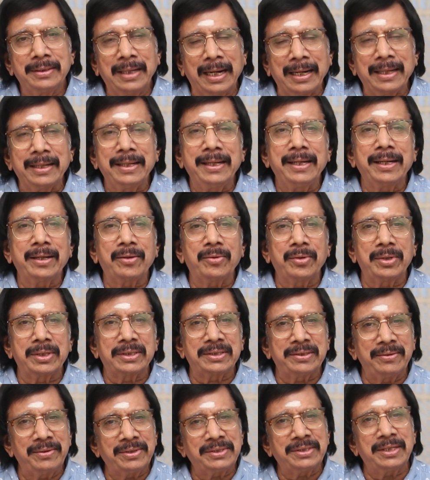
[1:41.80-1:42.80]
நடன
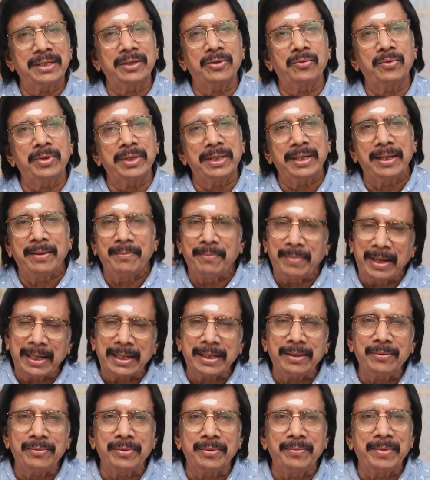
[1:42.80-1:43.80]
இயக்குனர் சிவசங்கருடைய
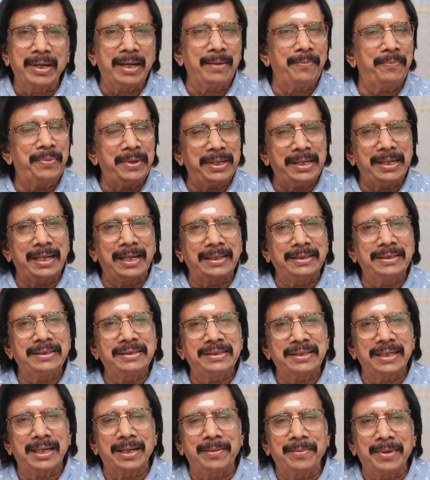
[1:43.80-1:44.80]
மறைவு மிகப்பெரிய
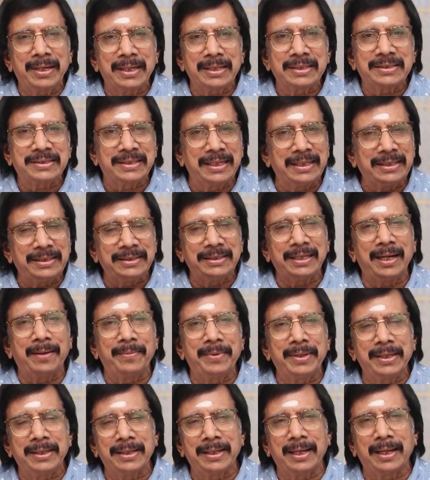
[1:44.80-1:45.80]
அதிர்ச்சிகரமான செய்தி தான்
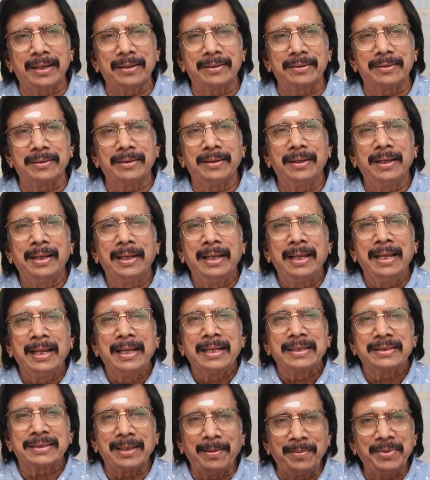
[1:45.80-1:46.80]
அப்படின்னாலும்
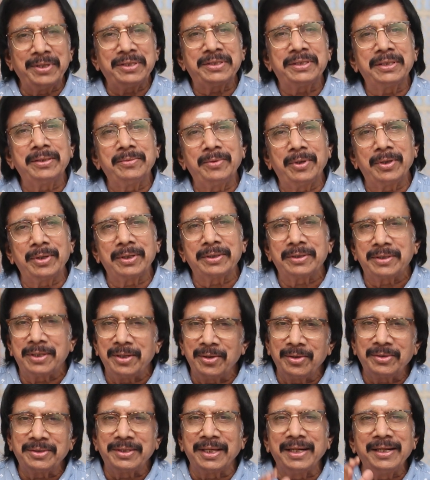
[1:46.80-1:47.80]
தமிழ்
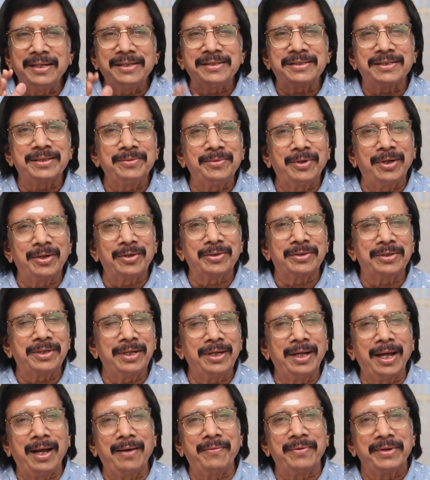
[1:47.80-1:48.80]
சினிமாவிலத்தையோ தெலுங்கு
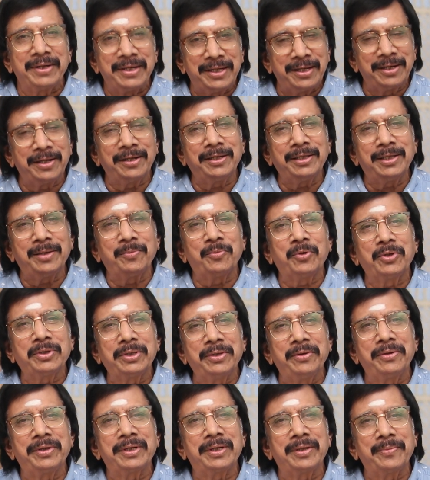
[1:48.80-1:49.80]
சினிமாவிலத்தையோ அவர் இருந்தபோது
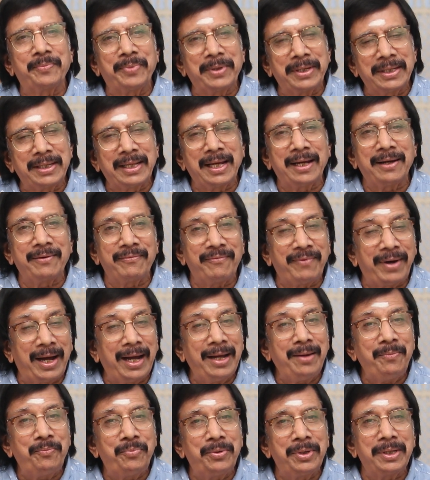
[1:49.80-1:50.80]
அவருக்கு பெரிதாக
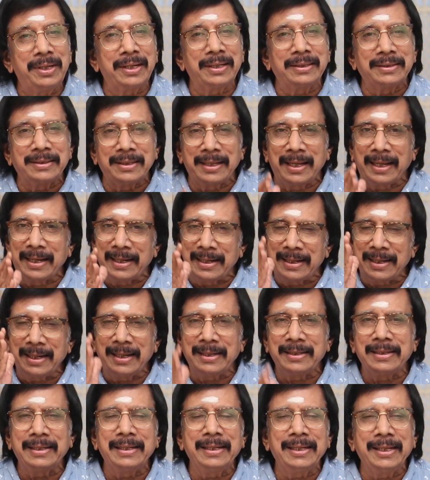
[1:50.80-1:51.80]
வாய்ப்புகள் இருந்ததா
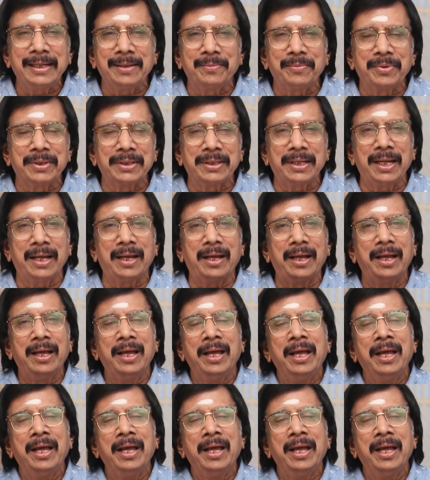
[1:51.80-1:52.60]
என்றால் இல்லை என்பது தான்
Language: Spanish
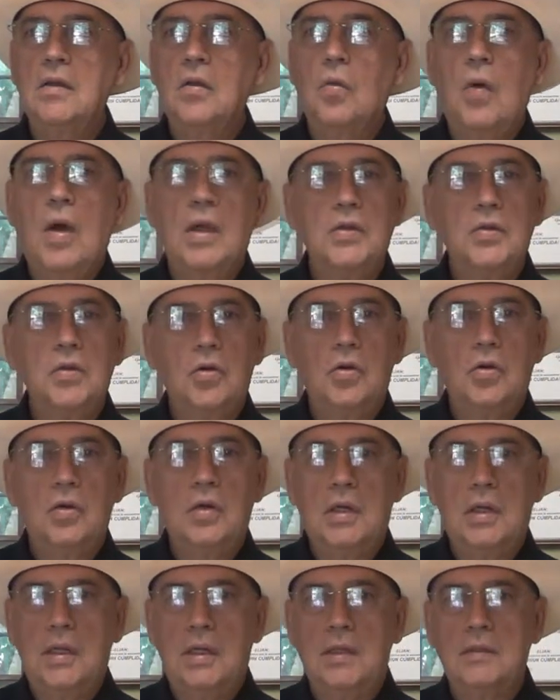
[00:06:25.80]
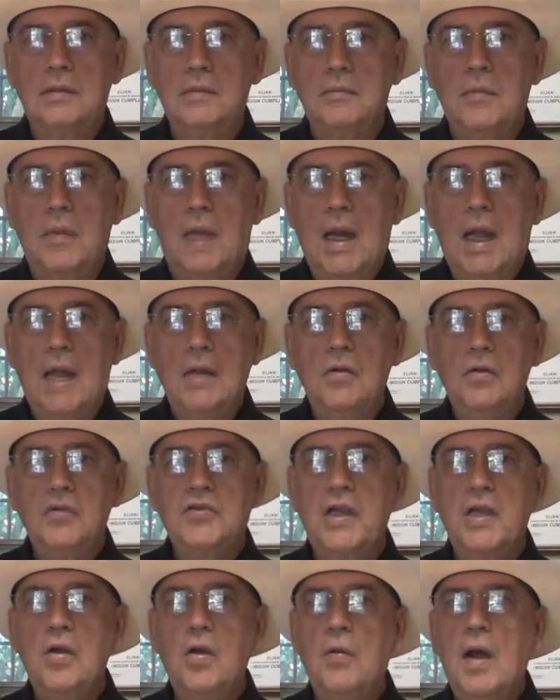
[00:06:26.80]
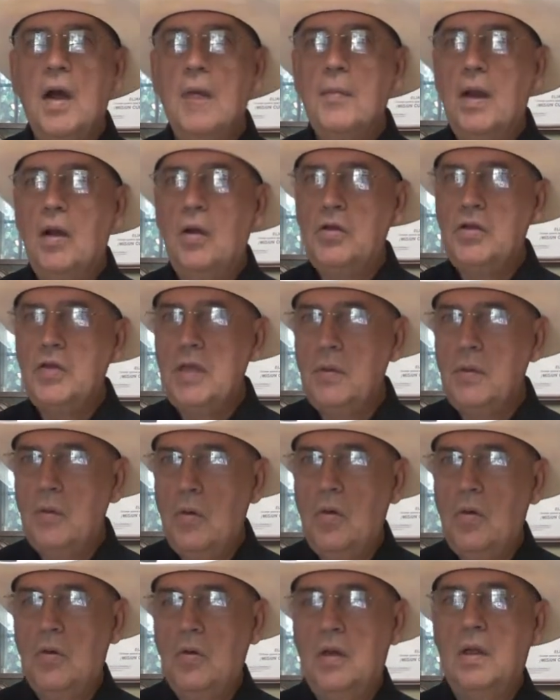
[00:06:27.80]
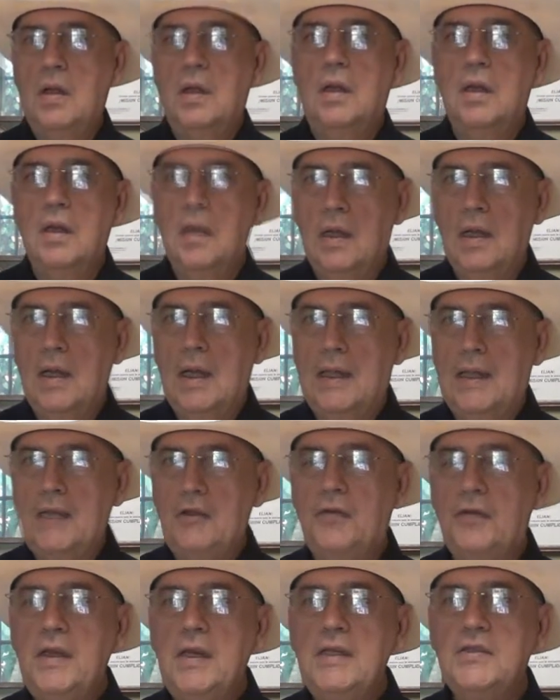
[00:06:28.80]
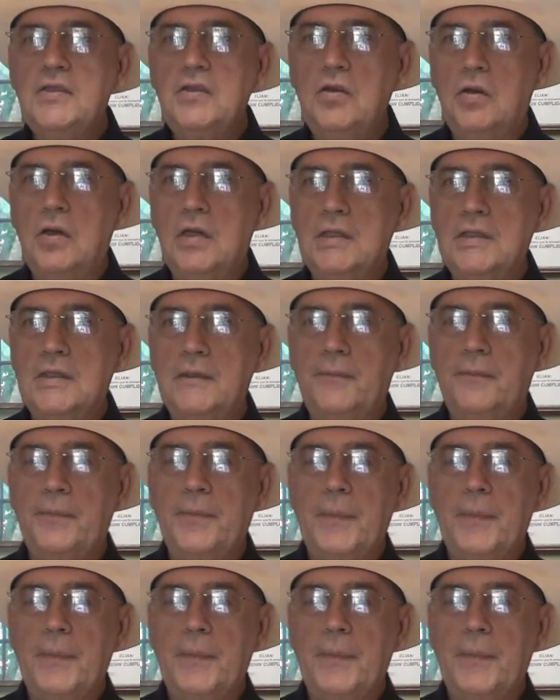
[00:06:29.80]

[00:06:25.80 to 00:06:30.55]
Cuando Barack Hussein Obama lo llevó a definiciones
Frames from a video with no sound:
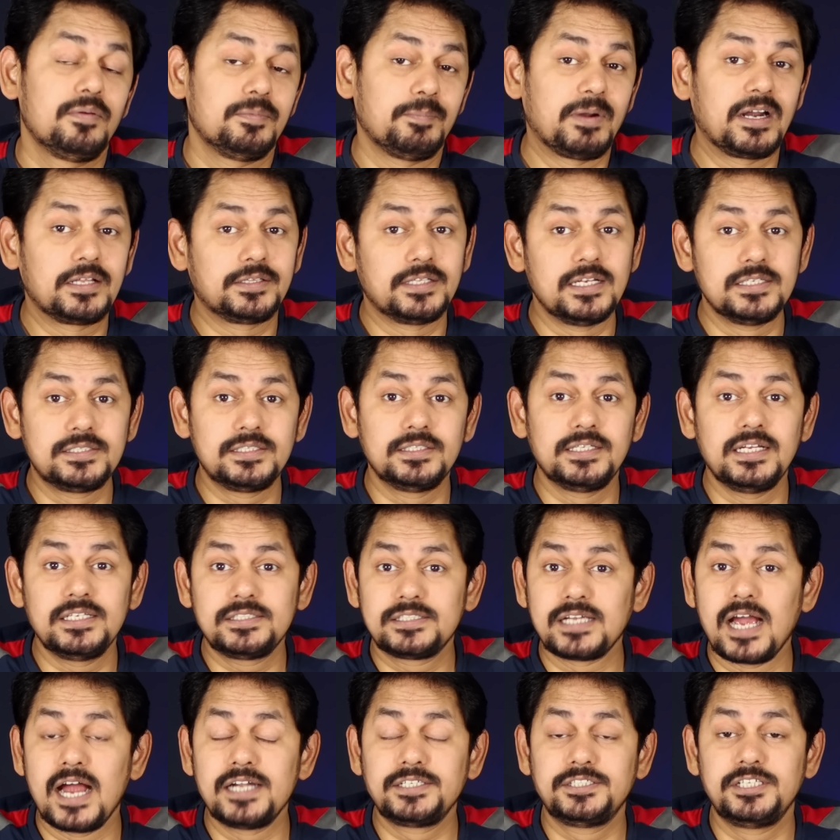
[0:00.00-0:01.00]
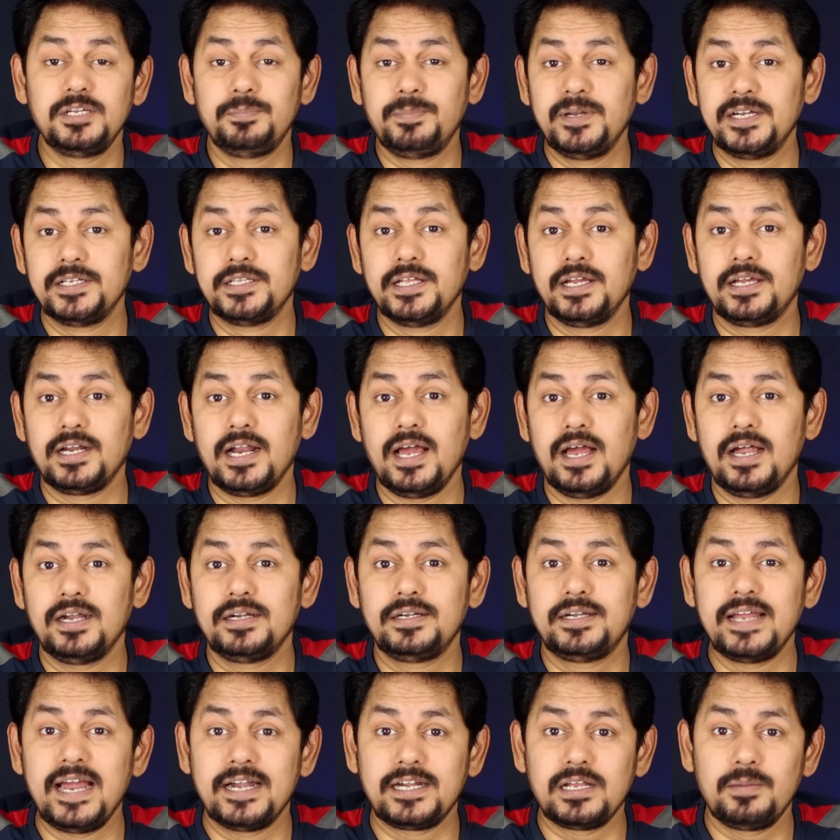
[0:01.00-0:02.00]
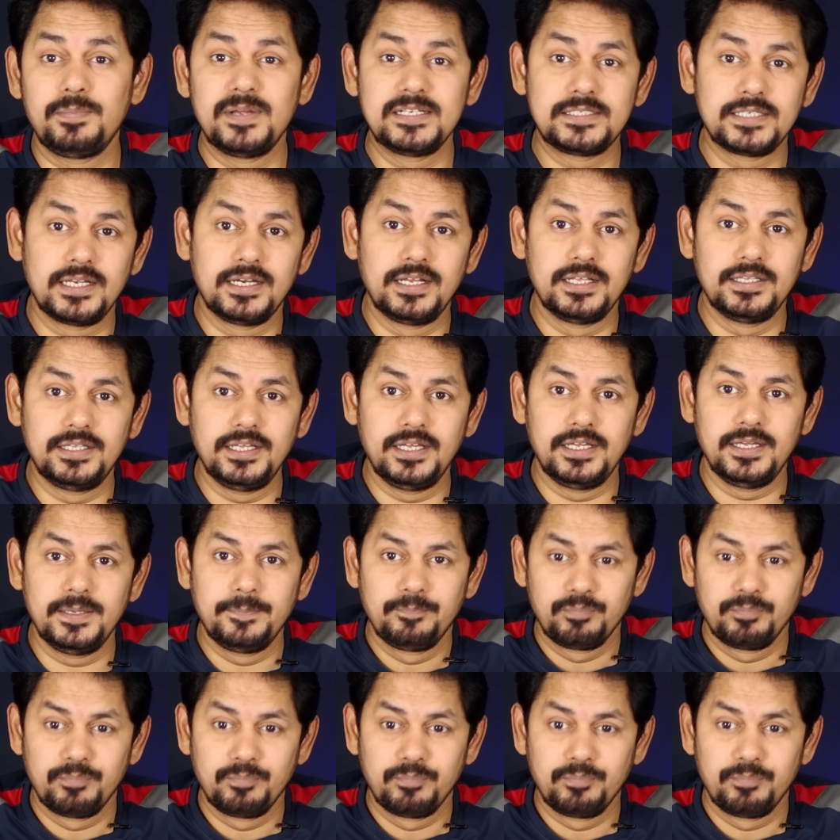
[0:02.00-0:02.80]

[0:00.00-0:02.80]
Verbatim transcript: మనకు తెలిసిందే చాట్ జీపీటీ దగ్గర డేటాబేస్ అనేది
***
▶ _To do_
All that is required is the lines from the line containing "[1:48.80-1:49.80]" through the end of the records above, copied exactly, and none of the pictures.

▶ _Your response_
[1:48.80-1:49.80]
சினிமாவிலத்தையோ அவர் இருந்தபோது
[1:49.80-1:50.80]
அவருக்கு பெரிதாக
[1:50.80-1:51.80]
வாய்ப்புகள் இருந்ததா
[1:51.80-1:52.60]
என்றால் இல்லை என்பது தான்
Language: Spanish
[00:06:25.80]
[00:06:26.80]
[00:06:27.80]
[00:06:28.80]
[00:06:29.80]

[00:06:25.80 to 00:06:30.55]
Cuando Barack Hussein Obama lo llevó a definiciones
Frames from a video with no sound:
[0:00.00-0:01.00]
[0:01.00-0:02.00]
[0:02.00-0:02.80]

[0:00.00-0:02.80]
Verbatim transcript: మనకు తెలిసిందే చాట్ జీపీటీ దగ్గర డేటాబేస్ అనేది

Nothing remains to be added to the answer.